For many people, owning a home is a significant milestone, and saving for a house deposit is often the first step to having a place to call your own. It is also the largest hurdle to overcome; the deposit is approximately 20 per cent of the property's value. In today's real estate market, that rate could mean a price tag of six figures or higher.
For the average Australian, raising that amount might take several years. If you don't have the funds for a deposit, though, it does not mean your dreams of homeownership will never come true.
Buying Without A Deposit: Achievable But Tough
It will not be easy to buy a home if you have no funds for the deposit. Most traditional lenders do not have an option for no-deposit loans because it is inherently risky. Some specialist lenders provide 100 per cent home loans but only with strict eligibility criteria. This type of loan also has higher interest rates.
Getting a loan with an LVR or loan-to-value ratio of 95 per cent is your best alternative. With this type of mortgage, you will only need to provide a five per cent deposit. Note, though, that you will still need to pay an LMI or lenders mortgage insurance to avail of a loan like this.
Eligibility For No-Deposit Home Loans
The criteria that lenders impose on borrowers applying for 100 per cent LVR loans are stringent. They look for near-perfect credit scores with at least one of the main reporting agencies, a consistent repayment history, and a stable income with continuous employment for at least three years.
Some lenders could stipulate that applicants must have a minimum salary of $150,000 per year. This value goes up to $180,000 for couples. Furthermore, the property in question should be a house, townhouse, unit, or vacant land in a major regional centre, town, or city.
How can you get a home loan without a deposit?
Even if you don't have enough funding for a deposit, you can still secure a loan in several ways. Here are some of the most popular ones.
Having A Guarantor For Your Loan
A home loan guarantor is an immediate family member like a parent or sibling who agrees to step in and pay the loan, should the borrower be unable to do so. Sometimes, uncles and aunts are allowed to be guarantors as well. When someone agrees to become a guarantor, the lender could ask them to offer equity as security; lenders often provide loans of up to 105 per cent to cover for expenses like application fees and stamp duty.
Avail Of Government Grants
A first-time homebuyer can avail of incentives from the State Revenue Office. Examples of these include the FHOG or First Home Owners Grant and the FHSS or First Home Super Saver Scheme. The FHOG is a one-off grant for first-time homebuyers constructing a new house or purchasing a property. Meanwhile, the FHSS lets first home buyers withdraw a part of their contributions to pay for their home deposit.

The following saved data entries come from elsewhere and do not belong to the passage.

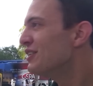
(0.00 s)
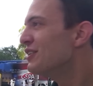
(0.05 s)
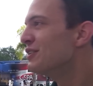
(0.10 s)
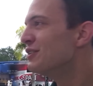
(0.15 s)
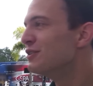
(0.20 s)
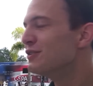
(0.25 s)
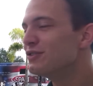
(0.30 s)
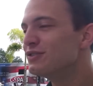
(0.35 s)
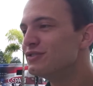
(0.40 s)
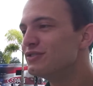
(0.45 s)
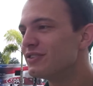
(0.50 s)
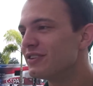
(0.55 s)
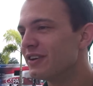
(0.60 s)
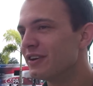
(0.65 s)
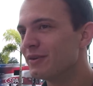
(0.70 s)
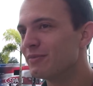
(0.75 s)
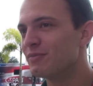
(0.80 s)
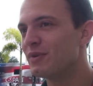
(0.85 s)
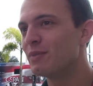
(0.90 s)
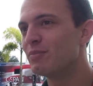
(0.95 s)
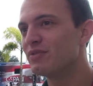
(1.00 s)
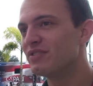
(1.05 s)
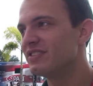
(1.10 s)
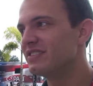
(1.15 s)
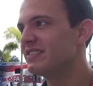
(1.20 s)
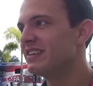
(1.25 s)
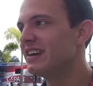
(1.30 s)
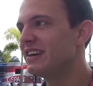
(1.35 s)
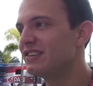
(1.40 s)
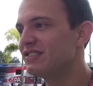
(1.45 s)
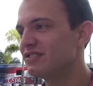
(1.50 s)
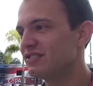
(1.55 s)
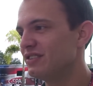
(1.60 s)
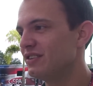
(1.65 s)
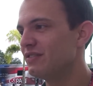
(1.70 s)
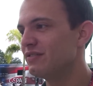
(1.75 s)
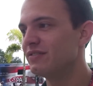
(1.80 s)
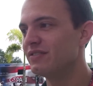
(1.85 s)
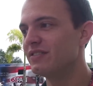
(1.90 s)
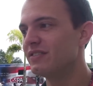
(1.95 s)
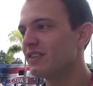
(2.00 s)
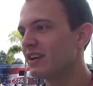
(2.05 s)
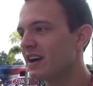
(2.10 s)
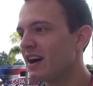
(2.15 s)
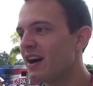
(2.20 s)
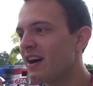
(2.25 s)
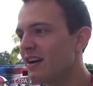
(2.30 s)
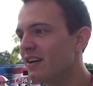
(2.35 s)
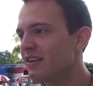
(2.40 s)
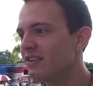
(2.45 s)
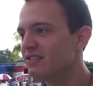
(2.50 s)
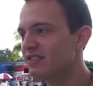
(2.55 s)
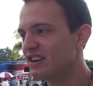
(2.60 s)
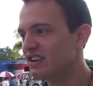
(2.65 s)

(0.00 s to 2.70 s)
huge um, representation of the college,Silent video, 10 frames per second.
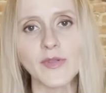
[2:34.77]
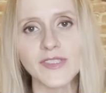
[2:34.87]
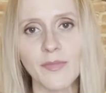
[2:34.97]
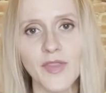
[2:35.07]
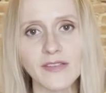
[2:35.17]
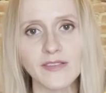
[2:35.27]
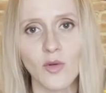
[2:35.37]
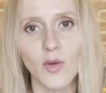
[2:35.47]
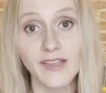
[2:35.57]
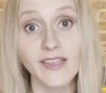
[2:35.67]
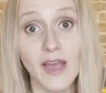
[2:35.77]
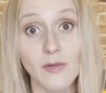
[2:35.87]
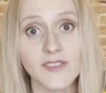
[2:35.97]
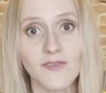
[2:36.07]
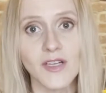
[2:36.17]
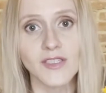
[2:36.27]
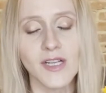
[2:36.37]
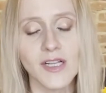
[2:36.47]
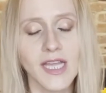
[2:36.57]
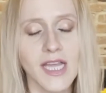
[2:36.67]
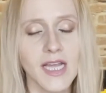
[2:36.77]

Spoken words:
with something so quickly that was functional.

Another government programme is the FHLDS or First Home Loan Deposit Scheme. FHLDS lets first-time buyers skip the LMI on properties with a five per cent deposit. There is a cap to this programme; only 10,000 borrowers can avail of it every financial year. For the 2020/21 financial year, though, the government has opened an additional 10,000 slots.
First-time buyers would be pleased to note that these government-funded grants can be used on top of each other. The question is, will this be enough to cover the deposit. After all, there are still monetary limits to subsidies like these.
Make Financial Gifts Part Of The Deposit
Some lenders allow substantial monetary gifts to count towards the deposit. If you receive this kind of gift from parents or relatives, you might want to research lenders that allow this practice. Some lenders only accept deposits made of genuine savings, which means regular and incremental deposits over time.
Conclusion
Though there are various ways to avail of a home without paying a large deposit, the most financially secure way to homeownership is by having sufficient funding. When you have enough money saved for a deposit, you can better manage your finances and decrease the chances of defaulting on your mortgage. Lenders also tend to approve loans if the applicant has a stable financial situation.